Nov 302011
 

First of all, take a look at the following graph …

Of course it will all mean a great deal more if I tell you about it. It’s a graph from the Wikipedia article on the GINI coefficient of income equality. For some reason, the scales are missing on the graph (at least on the browser I’m using) but as I often find myself saying, the numbers themselves don’t matter as much as the trends over time. The GINI coefficient is a measure of how equally income is distributed – how much higher the income of the wealthiest is over that of the poorest. It is a a simple measure of inequality that ranges between 0 (perfectly equal where everyone earns the same) to 1 (perfectly unequal where one person earns everything and everyone else earns nothing), but it only measures income inequality – there are many other aspects to income that can be interesting. However it is a very good  metric for income inequality.

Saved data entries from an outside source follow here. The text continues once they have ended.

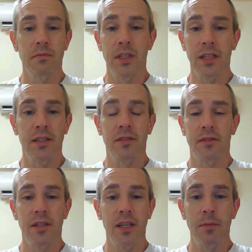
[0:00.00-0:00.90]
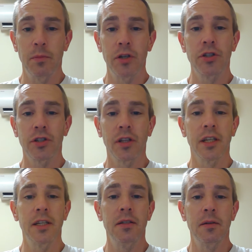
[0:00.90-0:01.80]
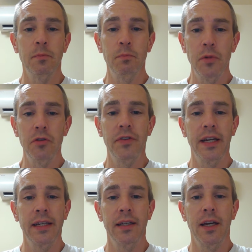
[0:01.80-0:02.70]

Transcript: is emotionally moving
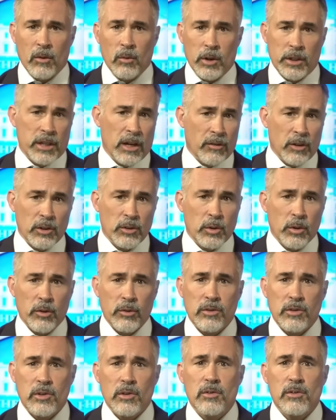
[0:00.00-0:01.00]
Whichever
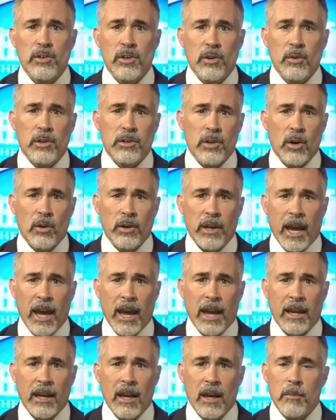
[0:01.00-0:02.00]
truth suits you is
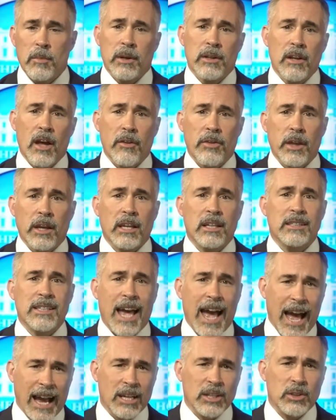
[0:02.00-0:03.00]
okay, but nothing is
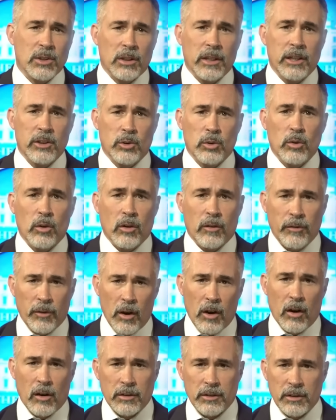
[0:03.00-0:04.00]
actually true or
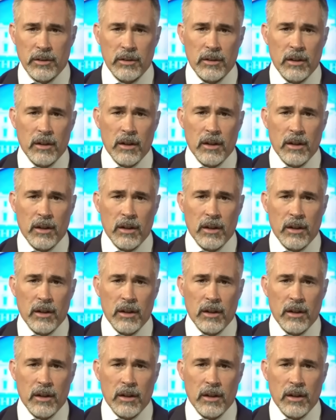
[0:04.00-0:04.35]
false.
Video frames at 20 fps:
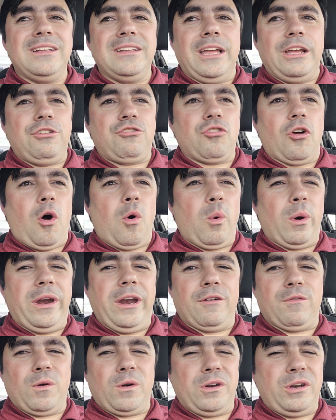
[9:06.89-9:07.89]
They saw
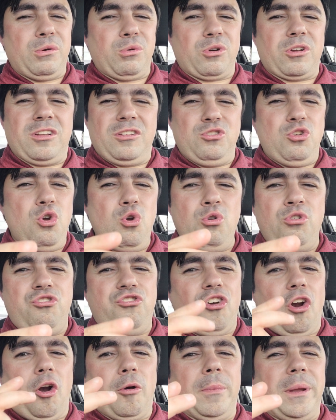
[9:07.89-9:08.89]
whatever there were two
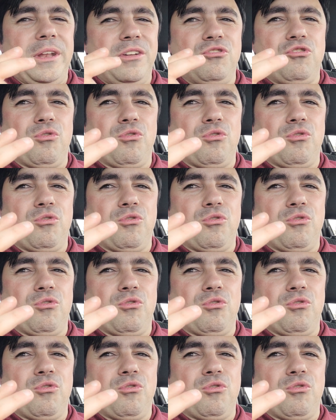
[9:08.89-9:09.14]
German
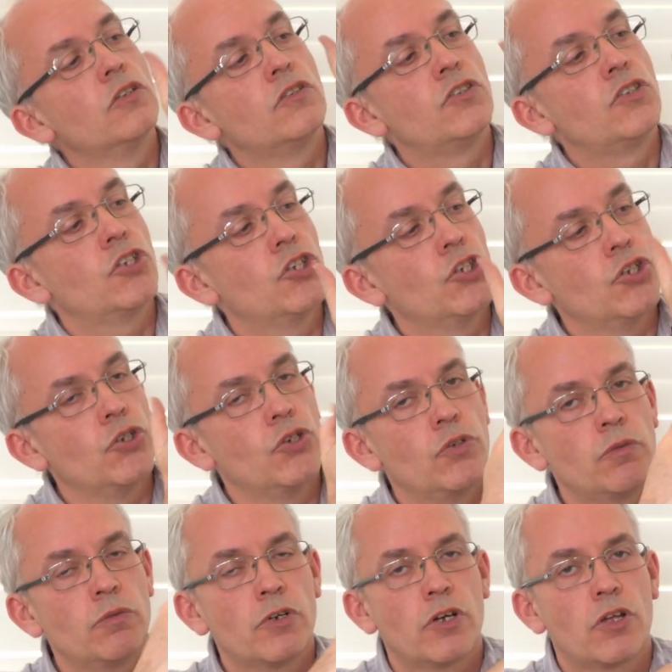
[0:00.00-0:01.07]

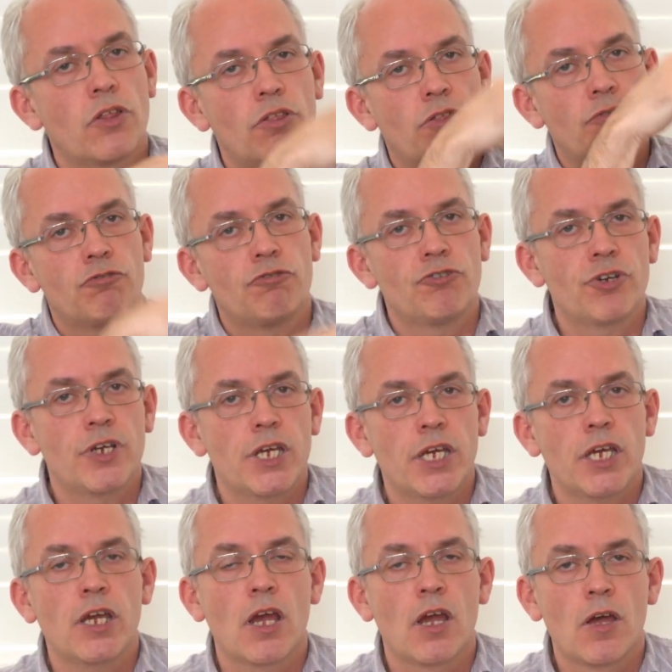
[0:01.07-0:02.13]
2,
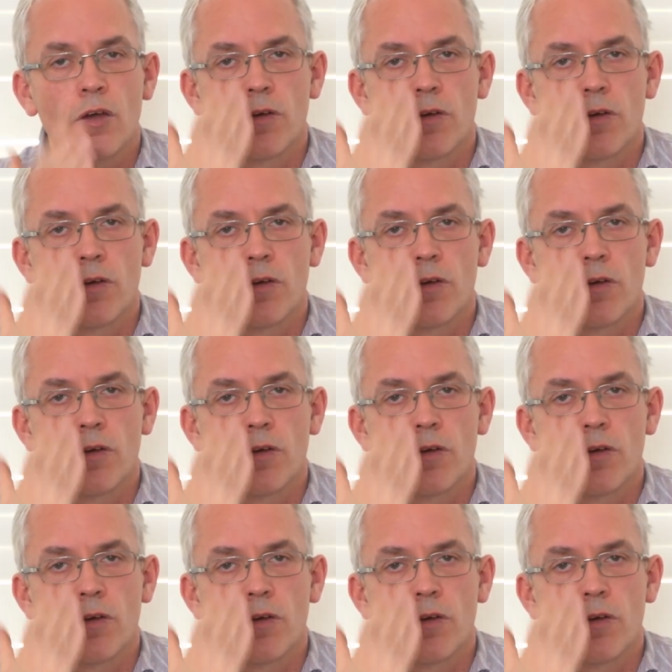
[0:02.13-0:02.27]
3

If you look at the lines, there looks to be around 5 countries that have made a dramatic change to income distribution since World War II – France, and Mexico have become much more equal; the US, UK, and China have decided to become much less equal. China is perhaps a special case, but interestingly both the US and the UK have made this change since around about 1980 when the disciples of that poisonous messiah Ayn Rand, Reagan and Thatcher took power.

Not only that but it does not appear to be a one off adjustment but a continuing process – both the UK and the US are getting less and less equal as time goes by. Of course the US is a lot less equal than the UK … and most other places too except for banana republics and the like; it may well be that if we were to look back in time to the period between the two world wars, we would see that the US is a more equal place than the UK.

But I doubt it – the American Dream has always been a bit of a myth (I’ve cheated by linking to an article which claims that the American Dream is now a myth) in the same way that the idea that the old class-based society in the UK prevented upward mobility was a fallacy; whilst class barriers existed, there was still the possibility of upwards mobility with the acquisition of wealth and the willingness to compromise on your roots (i.e. aping the behaviour of the class you aspired to).

The American Dream is such a well-sold myth that a large segment of the American population will defend lower taxes for the wealthy because they feel they might one day with hard work become one of the wealthy. Despite evidence that the overwhelming majority of them will never be rich.

The question is, how did this increase in inequality come about ? Was it a deliberate decision by governments ? Or a natural tendency on the part of a capitalist society to concentrate income and wealth in the hands of the few ? Or more likely a bit of both ?

In the UK it has certainly been the case over the last 30 years that taxation has been moved away from income tax towards direct taxation (such as VAT) – politicians compete on who will bring in the lowest income tax whilst keeping silent about increasing direct taxation. The public laps this up – who likes paying tax – without being aware of the long-term consequences.

Whilst we like paying less income tax, it is also true that the rich benefit most from income tax cuts – they may only pay the basic rate of tax on the first part of their income, but they still gain the most when that basic rate is cut because they pay the most possible at the basic rate.

Of course there is also the issue of different parts of the population being awarded different pay rises. We have all heard of the company directors getting 49% pay rises during the middle of the recession, but that is just one year. If that sort of thing is repeated year after year over a period of 30 years, is it any wonder the rich are getting richer whilst the poor don’t ?

This might all sound like sour grapes – always a problem when you start criticising the excesses of the wealthy, but actually I’m relatively well off in comparison to many. Any big change in income equality is unlikely to make that big a difference to me, and if I end up paying a little more in income tax (and less in direct taxation), then it’s no big deal – indeed making a bigger financial contribution to society is something to be proud of and not shirked!